Today, I walked the village named Baishizhou, which is located south of Shennan Road and is not scheduled for demolition. This other, lesser known Baishizhou is tucked away behind Window of the World, middling housing estates, and the KK Banna Mall. Unlike the Baishizhou that is scheduled for demolition, this other, less expensive Baishizhou does not hum and pop, does not buzz with entrepreneurialism and the rush of young office workers, but rather transports us back to Shenzhen 2.0; at the turn of the millennium, most Shenzhen neighborhoods were like this: straight-forwardly residential in the middle with an outer ring of functional shops and fast food, and hardware stores that spilled into the street because the sidewalk had not yet been laid down.
Here’s the rub. When they demolished Gangxia (2009-2011), many people moved to the northern section of Baishizhou, while others found housing in villages in Bao’an and Longhua. The exodus was annoying, but relatively anxiety free; there would always be another urban village the thinking went. But common sense is no longer so optimistic. A friend who lives in Baishilong reports that his six-year old neighbor has been asking when they will have to leave. Meanwhile, young creatives who have rented studios in Wutongshan are wondering if they need to find more permanent digs and if so, does this mean abandoning the city to pursue their dreams elsewhere? These reports are from two different classes of migrant–rural migrants who have set up homes in the villages and urban migrants who have come to Shenzhen to pursue professional dreams, suggesting the extent to which housing anxiety now permeates everyday life in the city of China dreams.

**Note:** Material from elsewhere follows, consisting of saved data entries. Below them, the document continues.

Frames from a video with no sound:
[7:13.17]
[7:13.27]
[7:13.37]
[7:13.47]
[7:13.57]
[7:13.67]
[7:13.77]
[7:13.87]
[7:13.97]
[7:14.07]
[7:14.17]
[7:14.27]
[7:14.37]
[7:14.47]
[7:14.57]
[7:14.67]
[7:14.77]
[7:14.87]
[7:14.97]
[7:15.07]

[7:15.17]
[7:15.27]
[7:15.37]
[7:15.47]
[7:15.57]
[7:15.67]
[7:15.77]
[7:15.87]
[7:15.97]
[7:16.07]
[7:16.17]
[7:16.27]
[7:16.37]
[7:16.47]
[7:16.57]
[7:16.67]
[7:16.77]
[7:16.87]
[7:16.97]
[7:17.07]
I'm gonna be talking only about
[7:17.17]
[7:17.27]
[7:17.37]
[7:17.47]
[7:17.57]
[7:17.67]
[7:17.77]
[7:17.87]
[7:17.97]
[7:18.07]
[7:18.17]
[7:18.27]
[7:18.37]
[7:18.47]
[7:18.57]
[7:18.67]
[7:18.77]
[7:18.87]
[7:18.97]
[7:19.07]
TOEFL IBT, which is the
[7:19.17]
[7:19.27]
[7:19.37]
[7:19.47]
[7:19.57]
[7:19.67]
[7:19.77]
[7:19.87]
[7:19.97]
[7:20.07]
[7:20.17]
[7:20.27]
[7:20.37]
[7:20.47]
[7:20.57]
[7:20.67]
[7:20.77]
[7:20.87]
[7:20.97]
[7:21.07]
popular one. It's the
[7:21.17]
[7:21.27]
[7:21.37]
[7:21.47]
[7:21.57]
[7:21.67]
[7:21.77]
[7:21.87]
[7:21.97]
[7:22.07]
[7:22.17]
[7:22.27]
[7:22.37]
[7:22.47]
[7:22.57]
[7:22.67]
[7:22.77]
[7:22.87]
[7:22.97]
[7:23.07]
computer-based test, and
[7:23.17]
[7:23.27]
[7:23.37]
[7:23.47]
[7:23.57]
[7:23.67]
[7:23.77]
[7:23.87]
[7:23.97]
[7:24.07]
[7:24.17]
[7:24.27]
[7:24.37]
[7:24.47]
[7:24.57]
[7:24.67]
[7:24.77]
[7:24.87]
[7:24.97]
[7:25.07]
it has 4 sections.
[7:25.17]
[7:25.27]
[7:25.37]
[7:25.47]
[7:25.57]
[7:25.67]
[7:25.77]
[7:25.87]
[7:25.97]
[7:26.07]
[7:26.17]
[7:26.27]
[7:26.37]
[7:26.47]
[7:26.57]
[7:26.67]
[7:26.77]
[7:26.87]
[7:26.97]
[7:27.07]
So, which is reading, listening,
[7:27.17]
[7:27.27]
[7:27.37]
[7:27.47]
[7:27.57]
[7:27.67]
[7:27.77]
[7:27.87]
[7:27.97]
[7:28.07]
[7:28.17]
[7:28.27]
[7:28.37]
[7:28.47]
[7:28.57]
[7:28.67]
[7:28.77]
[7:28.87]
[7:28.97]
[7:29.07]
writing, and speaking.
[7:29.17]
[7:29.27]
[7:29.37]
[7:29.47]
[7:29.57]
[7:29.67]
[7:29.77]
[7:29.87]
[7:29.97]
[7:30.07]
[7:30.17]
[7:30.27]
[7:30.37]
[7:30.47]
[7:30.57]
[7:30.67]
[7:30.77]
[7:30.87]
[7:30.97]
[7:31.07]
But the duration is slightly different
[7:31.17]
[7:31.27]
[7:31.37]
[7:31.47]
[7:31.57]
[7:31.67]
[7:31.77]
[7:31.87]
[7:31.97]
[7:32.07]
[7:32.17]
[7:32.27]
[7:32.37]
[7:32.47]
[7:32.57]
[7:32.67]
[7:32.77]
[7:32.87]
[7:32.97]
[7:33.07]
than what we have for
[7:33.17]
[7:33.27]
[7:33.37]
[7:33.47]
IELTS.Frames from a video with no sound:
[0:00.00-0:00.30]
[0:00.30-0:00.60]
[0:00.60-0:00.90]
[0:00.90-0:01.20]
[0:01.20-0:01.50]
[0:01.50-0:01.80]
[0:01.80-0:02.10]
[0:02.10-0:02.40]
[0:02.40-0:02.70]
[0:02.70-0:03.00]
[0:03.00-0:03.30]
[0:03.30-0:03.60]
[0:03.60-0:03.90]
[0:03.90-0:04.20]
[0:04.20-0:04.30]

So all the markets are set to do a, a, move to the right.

Indeed, it is clear that although young migrants (high school and college graduates) come to Shenzhen and figure out how to make ends meet, by the time it is time to set up house and raise a family, they face hard choices. To stay or not to stay? And at what cost?
Impressions du jour:
This reminds me of urban regime theory and growth machine. whatever the power structure is, tenants are predisposed to unequal access to decisions making. (Hopefully I don’t commit overgeneralization here…) I am a high school student in Shenzhen and am currently working on a research concerned with urban village redevelopment. Yep I am just doing content analysis rather than conducting field work on my own. These posts are really helpful.
Thank you for taking the time to read and think about our city. Which school are you at?
Shenzhen Middle School. You probably know it.
I don’t know why but I cannot post long comments here…so I am gonna divide them into pieces…
I knew you from a book called “baishizhou: shenzhen’s center and periphery” while I was doing some preliminary research to acquire some basic understanding about Shenzhen’s urban village. I am a senior two student in Shenzhen Middle School International Section that you may be acquianted with because I saw from the content from Page 213 of this book.
I find this book from the WeChat subscription called “握手302″. I am really interested and am planning to somehow join it maybe? Yet I am stucked in my 15-20 pages research paper due on July the 27th, assigned by a project called Pioneer Academics, in which my professor is from Colorado College.
I increasingly find myself detached from local residents, NGOs related with urban villages, and scholars like you in Shenzhen. This isolation from real life setting and “professional communities” (I indicates NGOs and matured researchers working on Shenzhen Urban Studies) not only prevent me from in-depth observation and lack of passionate concerns for urban village dwellers, but also limitations of insufficient proper research materials.
So I am really wondering these days whether I should invigorate myself to actively interact with you…Well I think I should. It seems that you hold a speech tomorrow afternoon right?
Invigorate yourself. It can’t be pleasant to be young and in lockdown.